### Saved entries
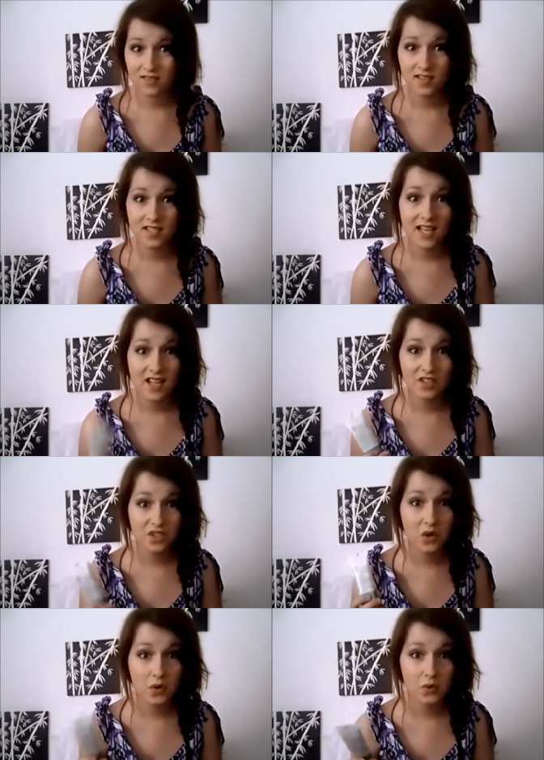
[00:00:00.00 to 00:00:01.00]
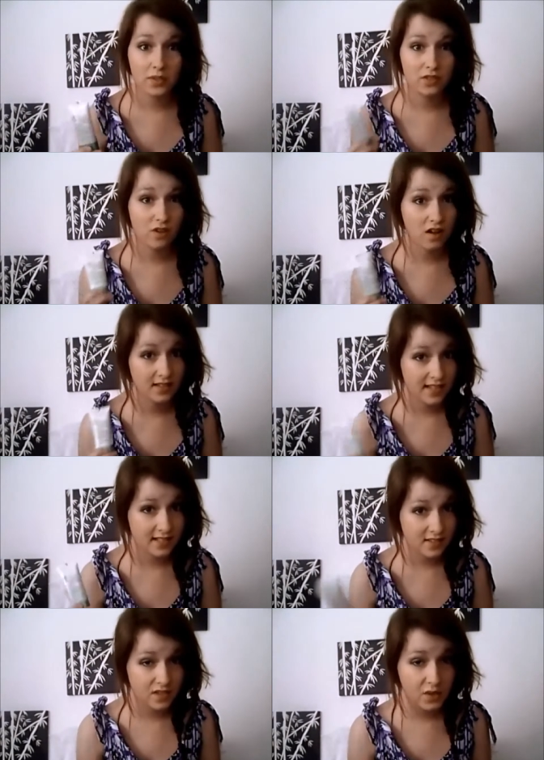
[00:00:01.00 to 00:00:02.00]
sandstone when you're not
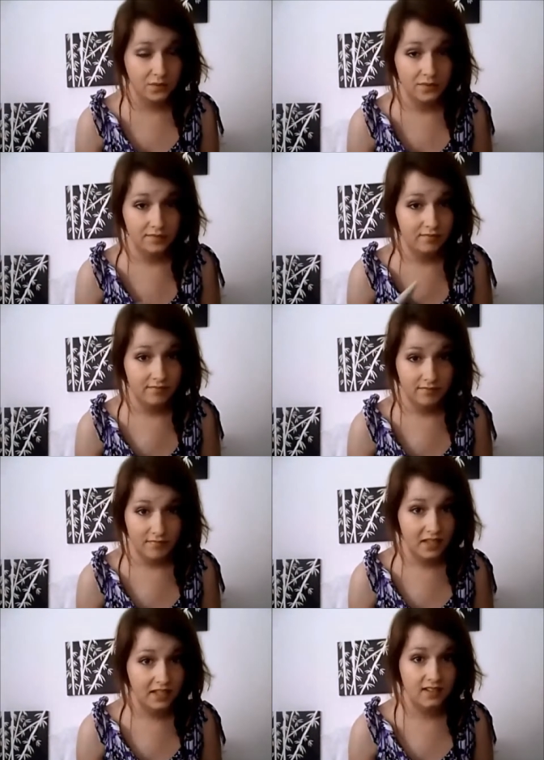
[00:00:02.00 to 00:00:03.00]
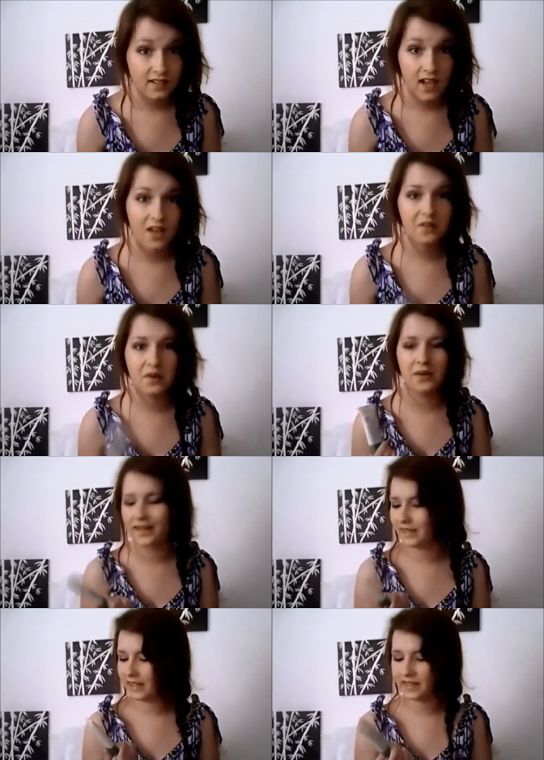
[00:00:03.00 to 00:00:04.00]
sandstone. Like I don't know
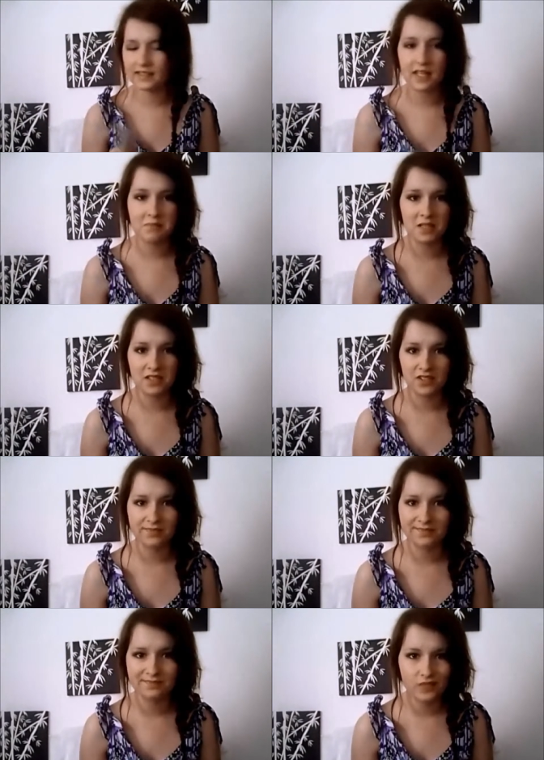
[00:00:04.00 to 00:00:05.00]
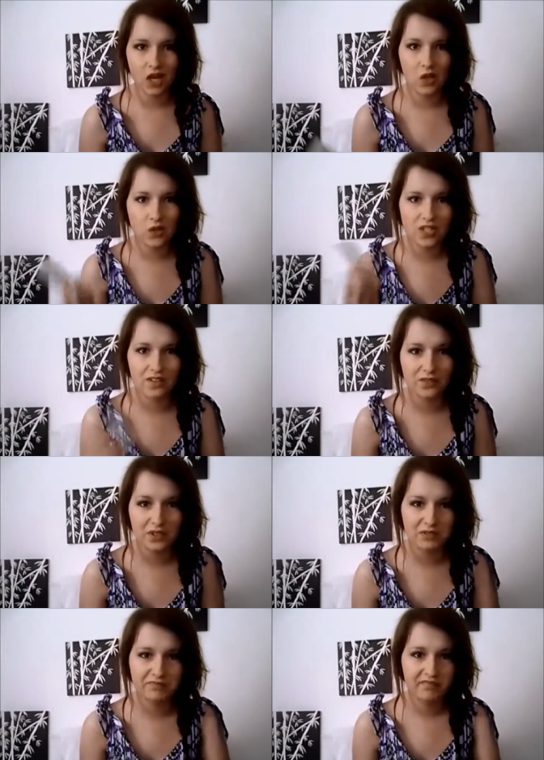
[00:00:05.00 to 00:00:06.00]
why they like naming their colors
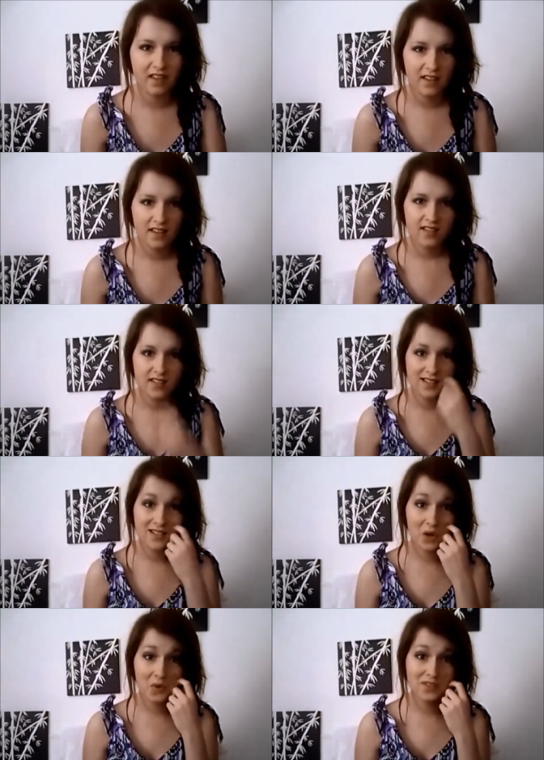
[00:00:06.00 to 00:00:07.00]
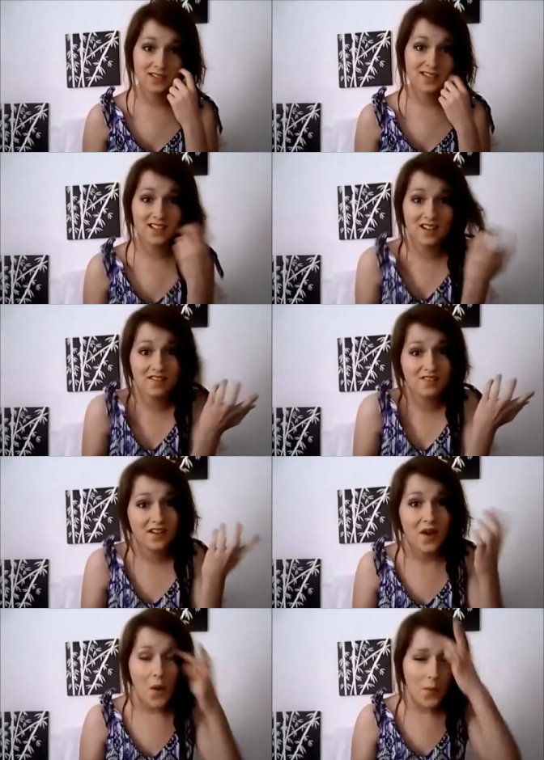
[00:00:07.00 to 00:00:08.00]
after stones and stuff,
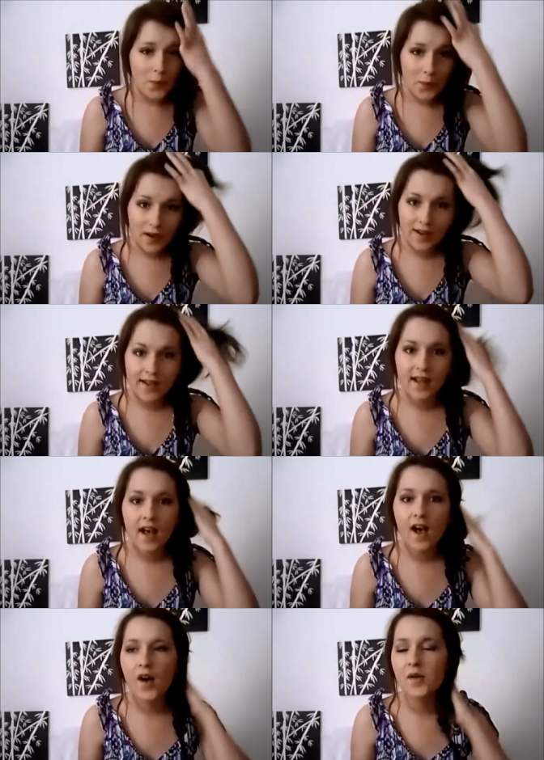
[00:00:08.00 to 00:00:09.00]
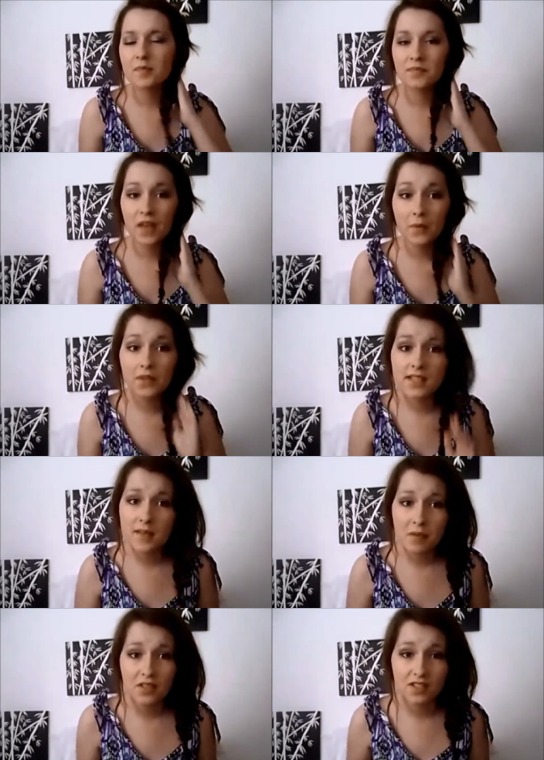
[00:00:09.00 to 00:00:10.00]
but um, I will say
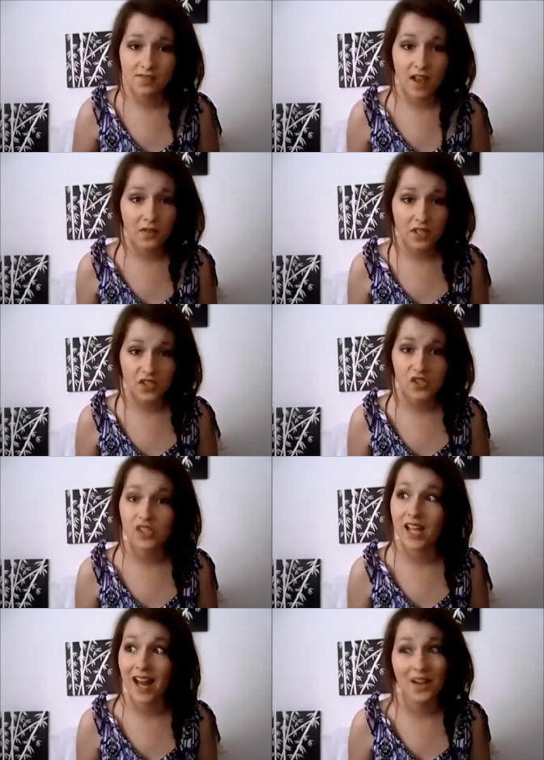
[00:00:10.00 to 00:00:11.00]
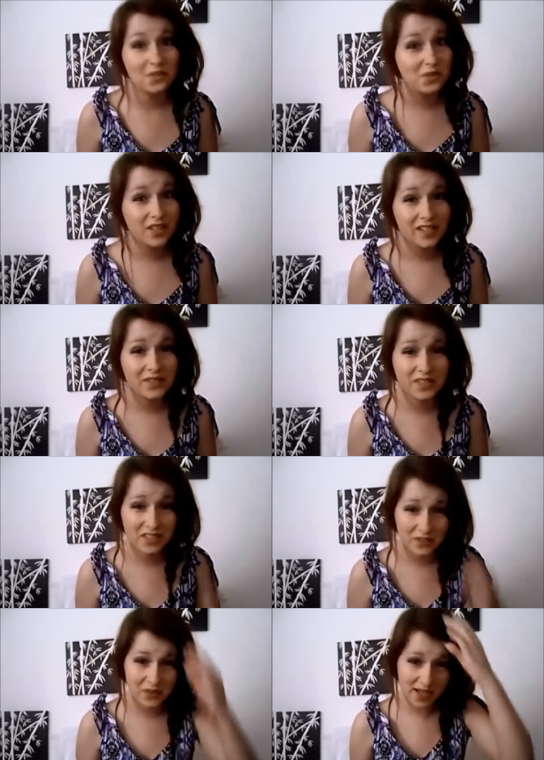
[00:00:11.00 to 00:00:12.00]
about this foundation that I really, really
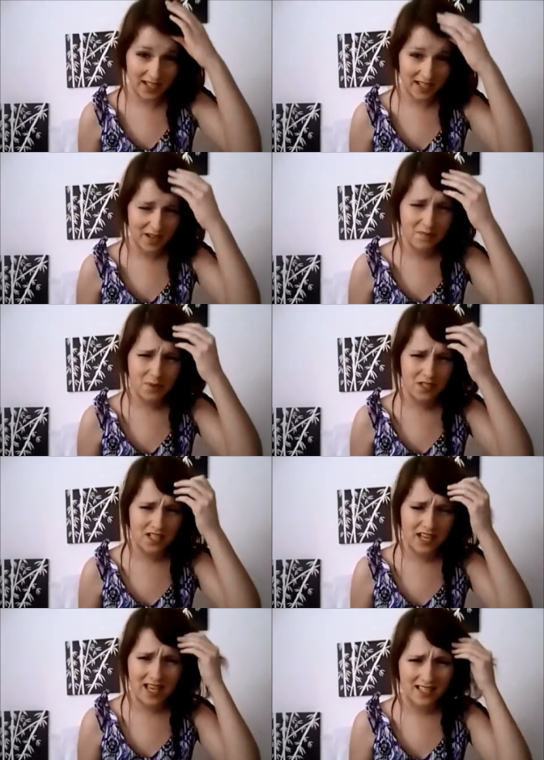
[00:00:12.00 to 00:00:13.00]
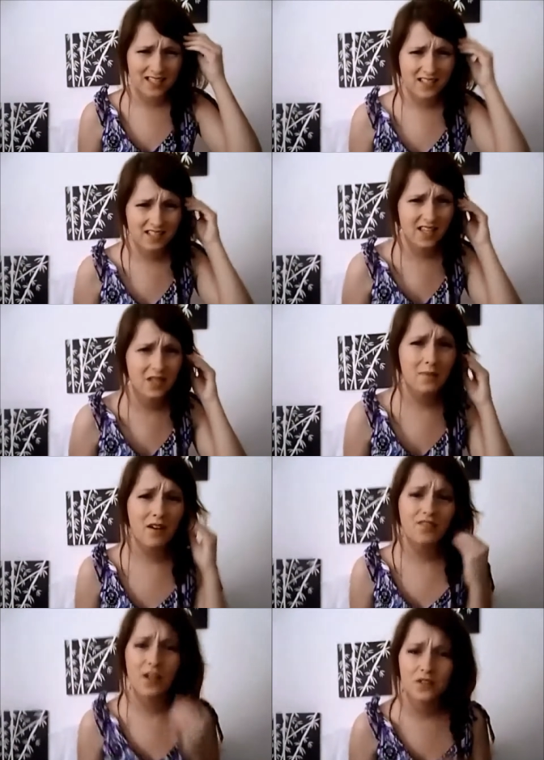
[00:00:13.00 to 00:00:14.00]
do like it, and I'm pretty hesitant to say that
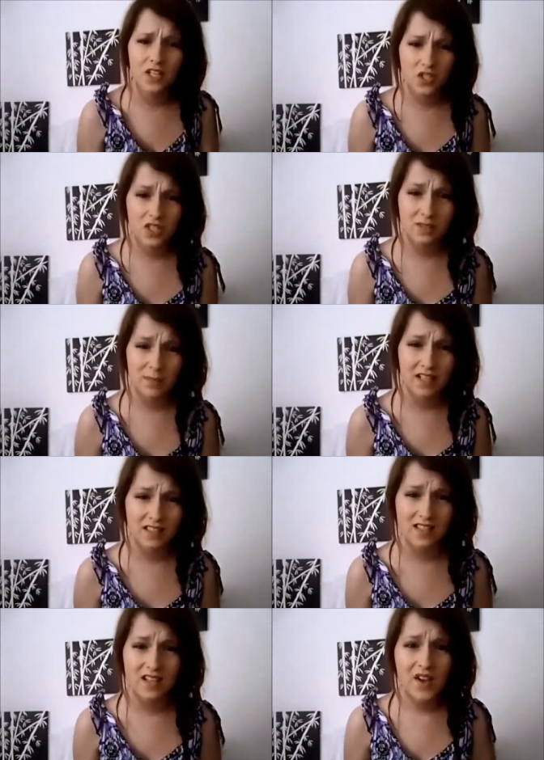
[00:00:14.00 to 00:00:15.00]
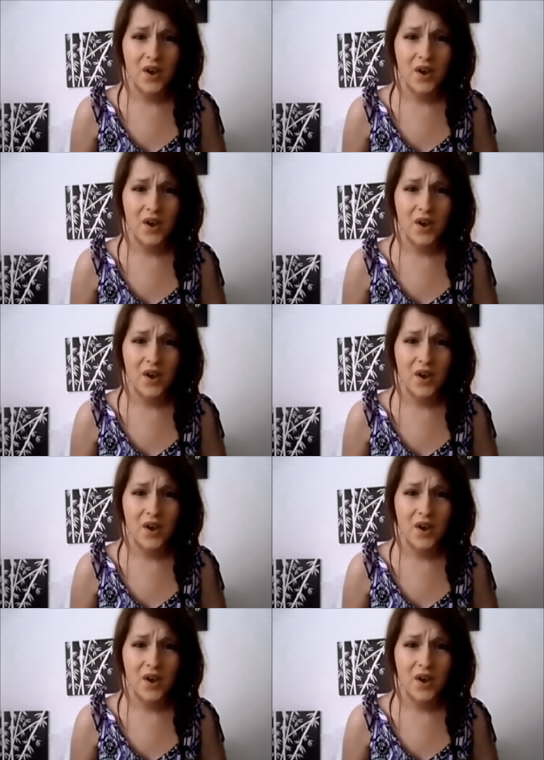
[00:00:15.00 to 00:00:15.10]
about foundations because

### EXERCISE DETAILS
Set the records down again exactly, and omit any picture in them.

### REPLY
[00:00:00.00 to 00:00:01.00]
[00:00:01.00 to 00:00:02.00]
sandstone when you're not
[00:00:02.00 to 00:00:03.00]
[00:00:03.00 to 00:00:04.00]
sandstone. Like I don't know
[00:00:04.00 to 00:00:05.00]
[00:00:05.00 to 00:00:06.00]
why they like naming their colors
[00:00:06.00 to 00:00:07.00]
[00:00:07.00 to 00:00:08.00]
after stones and stuff,
[00:00:08.00 to 00:00:09.00]
[00:00:09.00 to 00:00:10.00]
but um, I will say
[00:00:10.00 to 00:00:11.00]
[00:00:11.00 to 00:00:12.00]
about this foundation that I really, really
[00:00:12.00 to 00:00:13.00]
[00:00:13.00 to 00:00:14.00]
do like it, and I'm pretty hesitant to say that
[00:00:14.00 to 00:00:15.00]
[00:00:15.00 to 00:00:15.10]
about foundations because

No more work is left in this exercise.